_TASK ITEM_
Tally the lines below that contain the word "with", and give only that number.

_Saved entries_
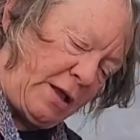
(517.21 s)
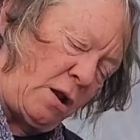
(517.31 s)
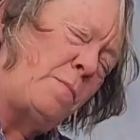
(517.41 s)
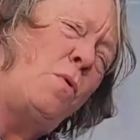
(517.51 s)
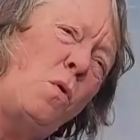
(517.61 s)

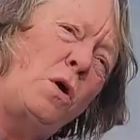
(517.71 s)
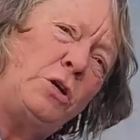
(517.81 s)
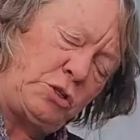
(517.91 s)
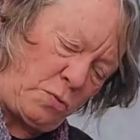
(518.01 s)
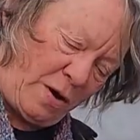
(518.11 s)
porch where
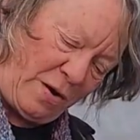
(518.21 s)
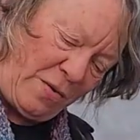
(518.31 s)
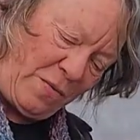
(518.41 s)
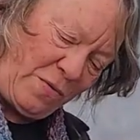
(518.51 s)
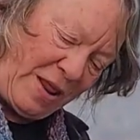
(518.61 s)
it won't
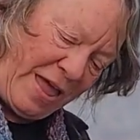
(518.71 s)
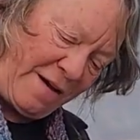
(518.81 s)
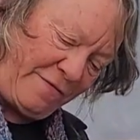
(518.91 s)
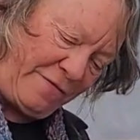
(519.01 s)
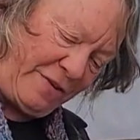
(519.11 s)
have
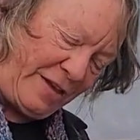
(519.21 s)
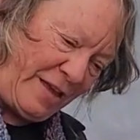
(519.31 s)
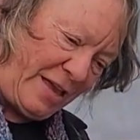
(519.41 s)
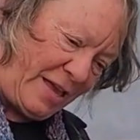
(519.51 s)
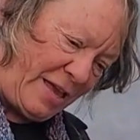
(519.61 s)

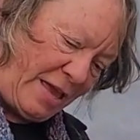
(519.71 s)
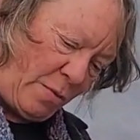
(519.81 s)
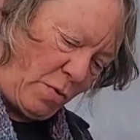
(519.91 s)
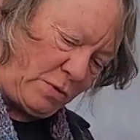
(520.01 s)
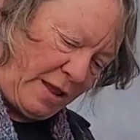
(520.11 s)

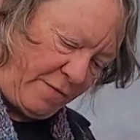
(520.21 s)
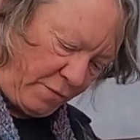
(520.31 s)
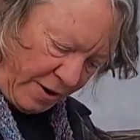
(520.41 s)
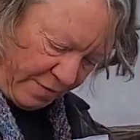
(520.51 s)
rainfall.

---

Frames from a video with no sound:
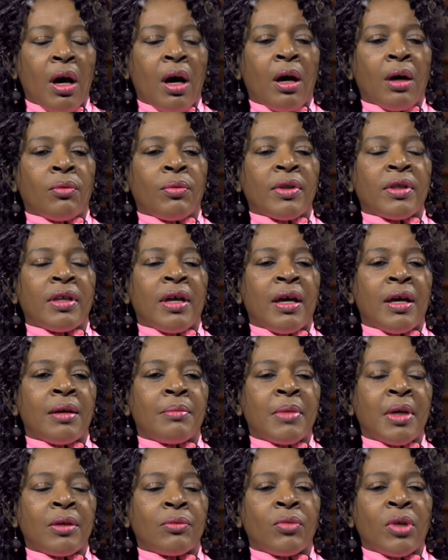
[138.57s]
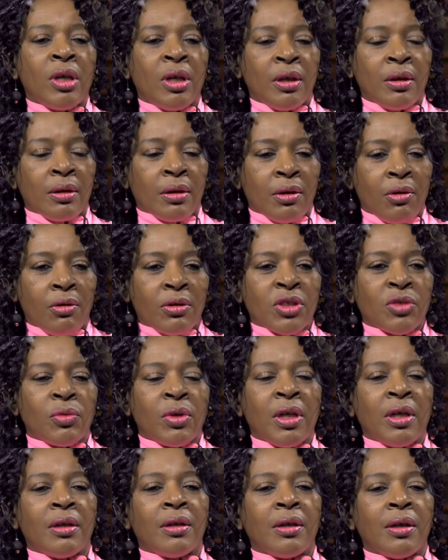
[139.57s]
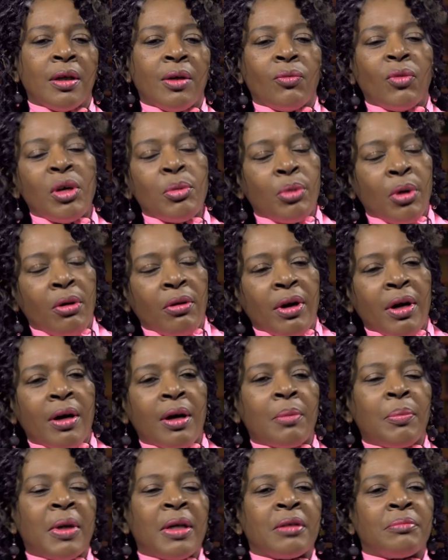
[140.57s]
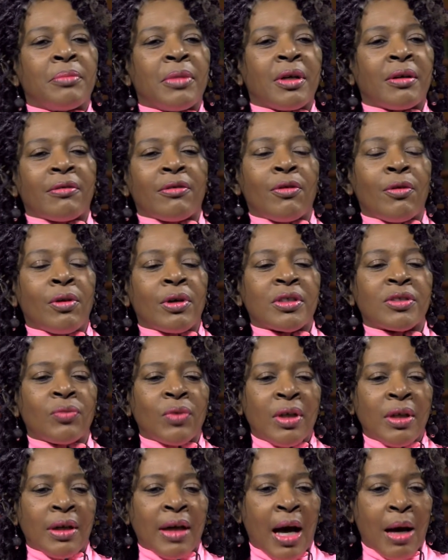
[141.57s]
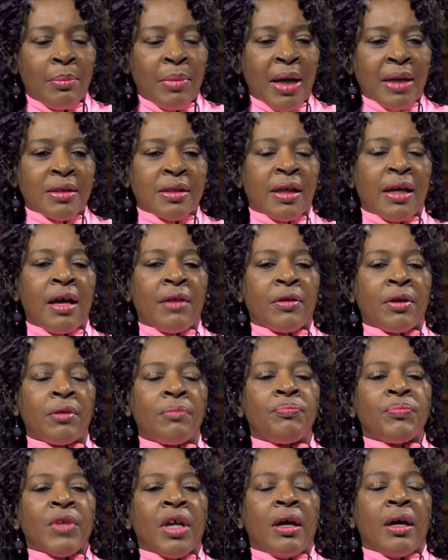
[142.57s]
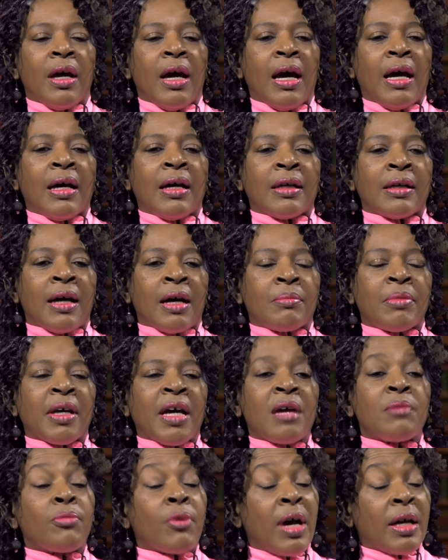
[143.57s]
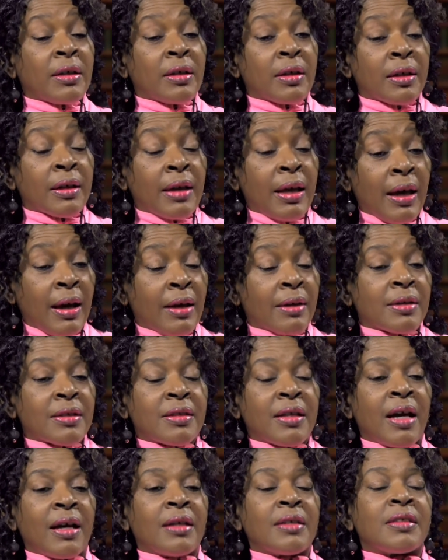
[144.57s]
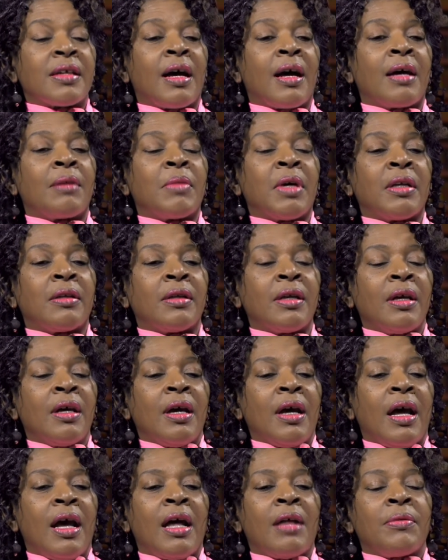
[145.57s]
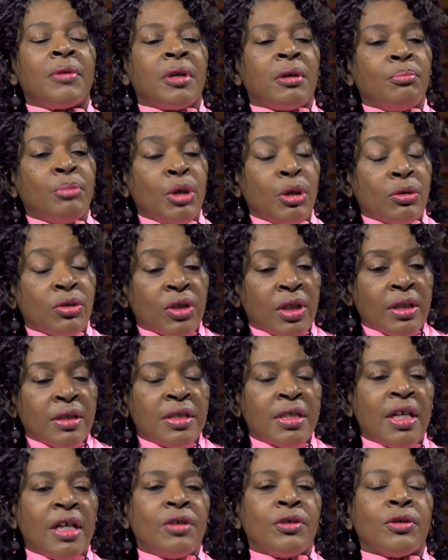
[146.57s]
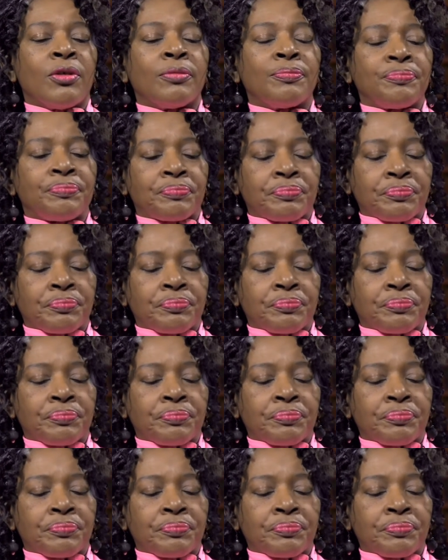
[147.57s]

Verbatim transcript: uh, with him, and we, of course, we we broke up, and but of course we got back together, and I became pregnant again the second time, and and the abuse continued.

---

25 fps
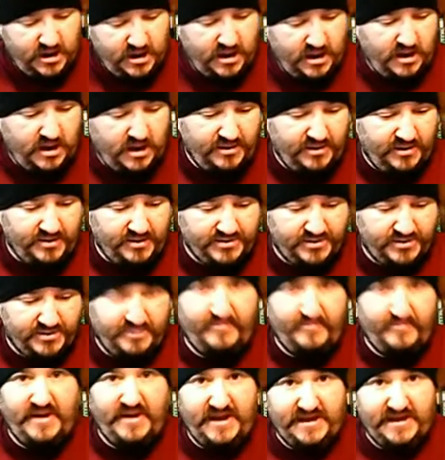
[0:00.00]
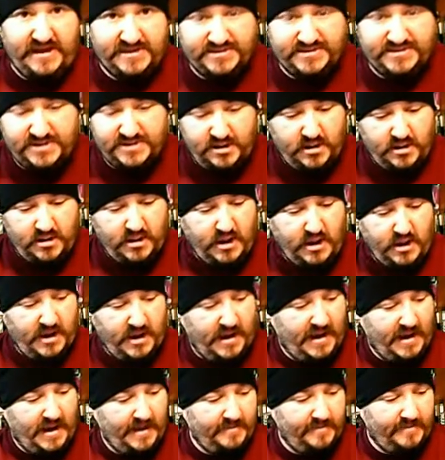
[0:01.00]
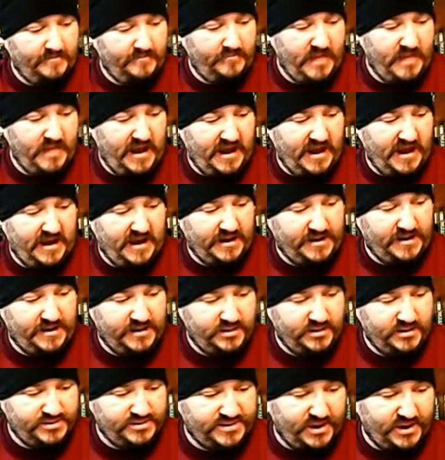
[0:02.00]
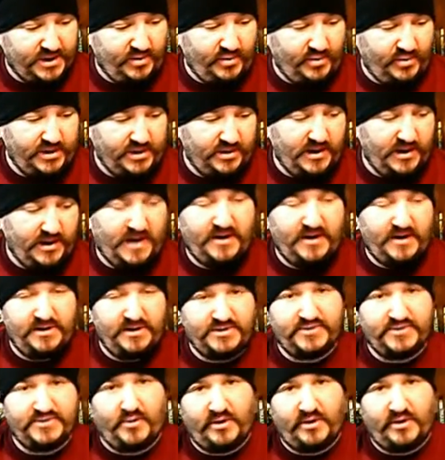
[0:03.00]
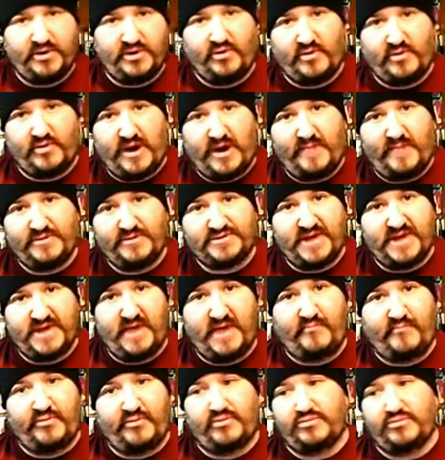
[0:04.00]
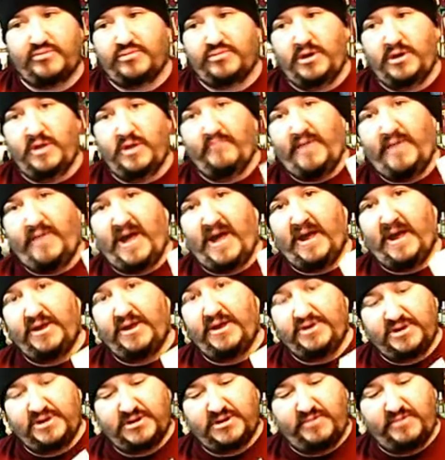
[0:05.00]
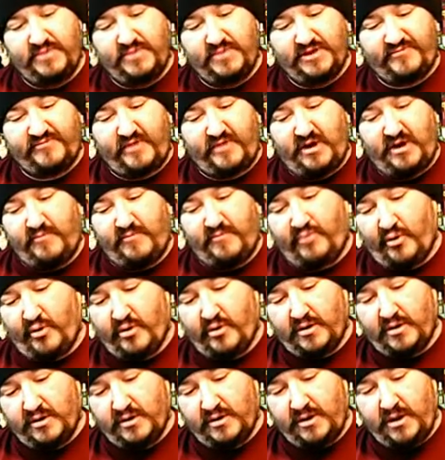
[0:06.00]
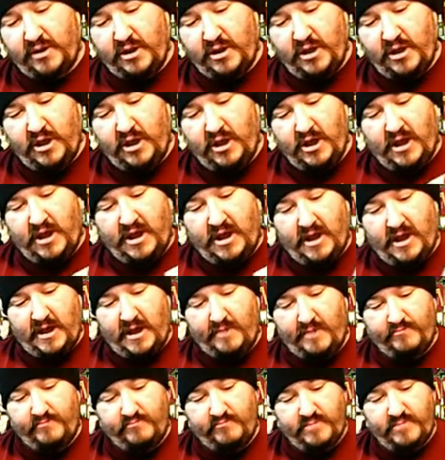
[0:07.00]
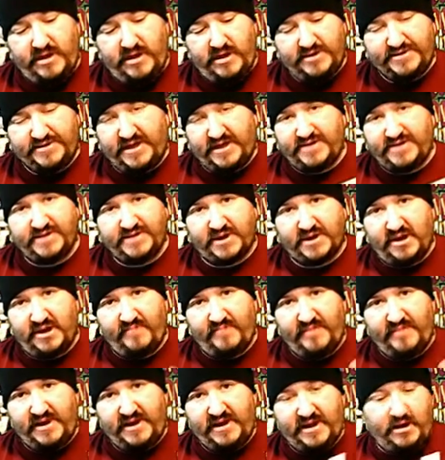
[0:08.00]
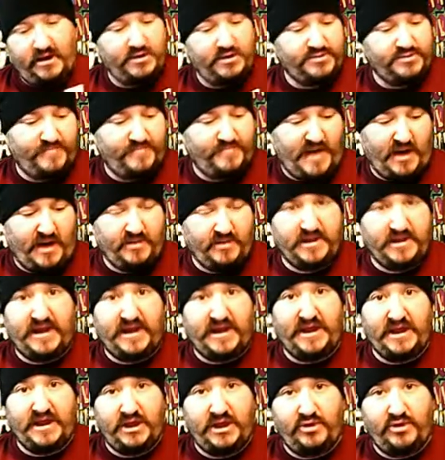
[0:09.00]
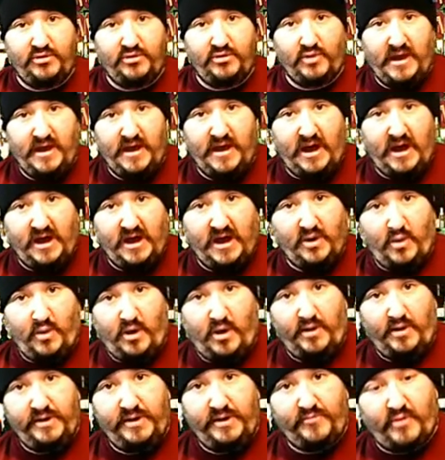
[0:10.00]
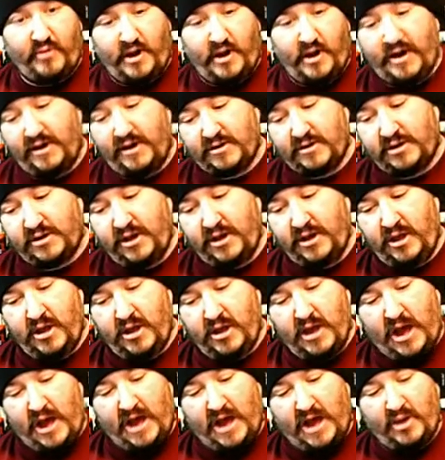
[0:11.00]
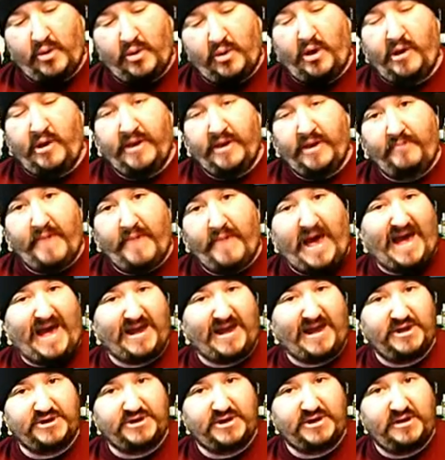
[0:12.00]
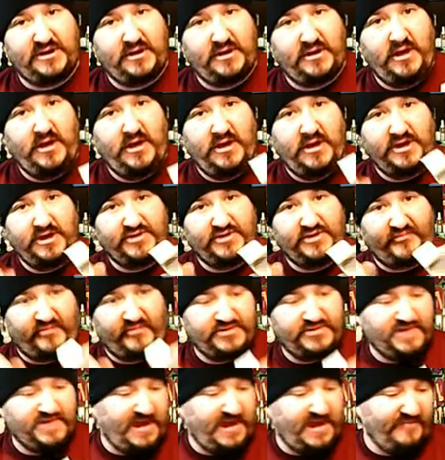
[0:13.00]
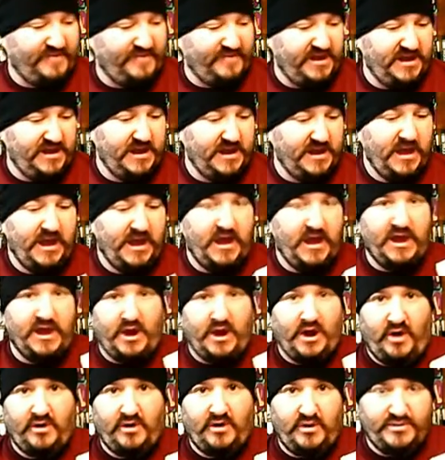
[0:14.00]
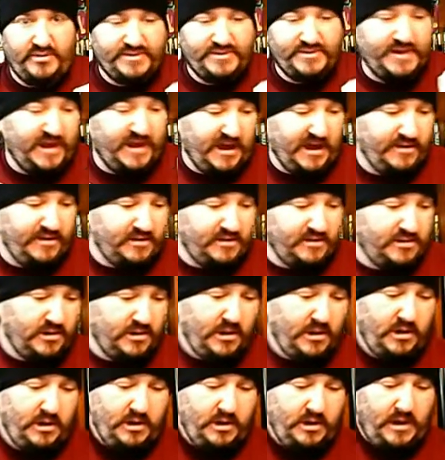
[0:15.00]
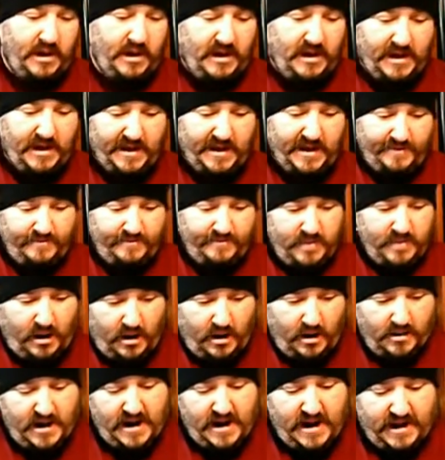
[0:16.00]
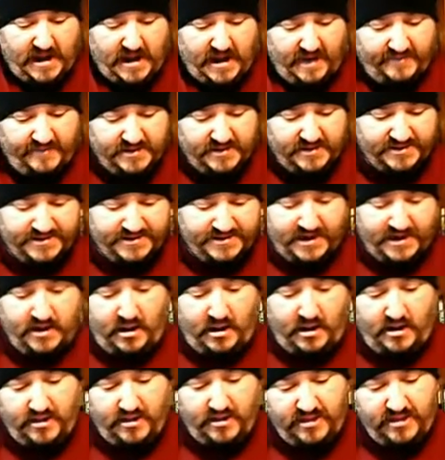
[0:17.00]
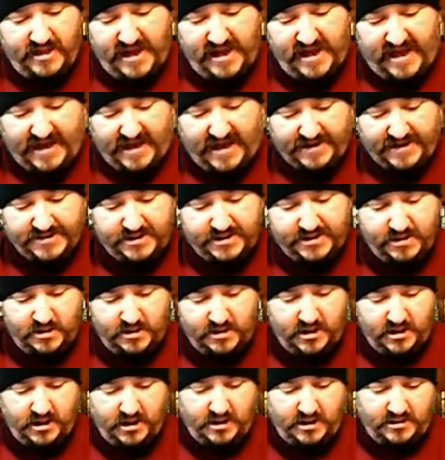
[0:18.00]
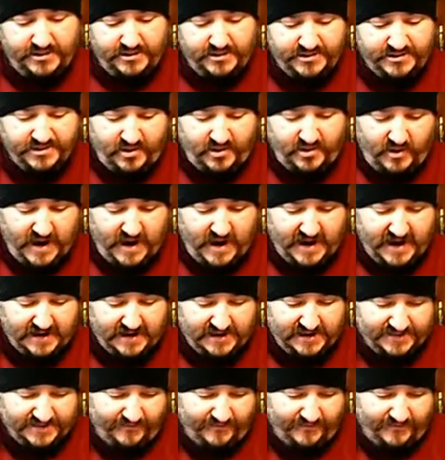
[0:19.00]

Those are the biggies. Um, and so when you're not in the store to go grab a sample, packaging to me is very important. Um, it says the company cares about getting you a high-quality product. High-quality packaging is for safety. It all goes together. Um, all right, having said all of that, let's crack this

_RESPONSE TO THE TASK_
2